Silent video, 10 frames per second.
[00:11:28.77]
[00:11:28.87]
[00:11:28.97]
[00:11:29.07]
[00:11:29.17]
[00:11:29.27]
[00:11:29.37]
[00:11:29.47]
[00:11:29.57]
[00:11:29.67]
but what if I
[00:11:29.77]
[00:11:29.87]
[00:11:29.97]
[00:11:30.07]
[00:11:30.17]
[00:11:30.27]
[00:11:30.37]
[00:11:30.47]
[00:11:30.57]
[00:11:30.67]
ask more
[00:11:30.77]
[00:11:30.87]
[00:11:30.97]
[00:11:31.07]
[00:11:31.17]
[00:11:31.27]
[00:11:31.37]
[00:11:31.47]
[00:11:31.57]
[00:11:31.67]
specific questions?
------------------------------
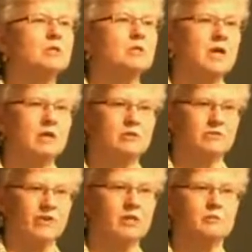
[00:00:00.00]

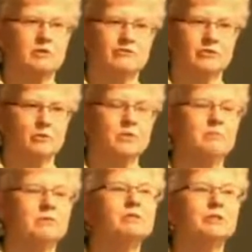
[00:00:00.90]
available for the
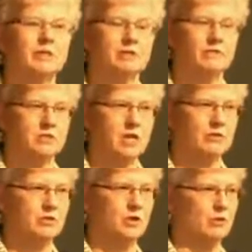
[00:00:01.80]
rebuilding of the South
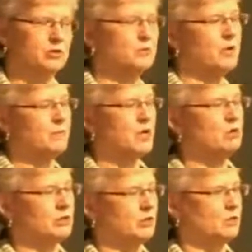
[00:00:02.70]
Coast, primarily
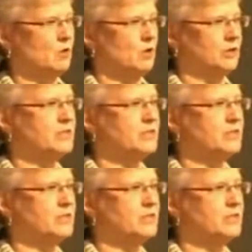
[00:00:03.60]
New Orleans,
------------------------------
## Required work
Taking the lines above, repeat exactly those from the line that contains "[00:11:29.67]" through the line that contains "[00:11:31.57]", and both of those lines as well. Include nothing else.

## Answer section
[00:11:29.67]
but what if I
[00:11:29.77]
[00:11:29.87]
[00:11:29.97]
[00:11:30.07]
[00:11:30.17]
[00:11:30.27]
[00:11:30.37]
[00:11:30.47]
[00:11:30.57]
[00:11:30.67]
ask more
[00:11:30.77]
[00:11:30.87]
[00:11:30.97]
[00:11:31.07]
[00:11:31.17]
[00:11:31.27]
[00:11:31.37]
[00:11:31.47]
[00:11:31.57]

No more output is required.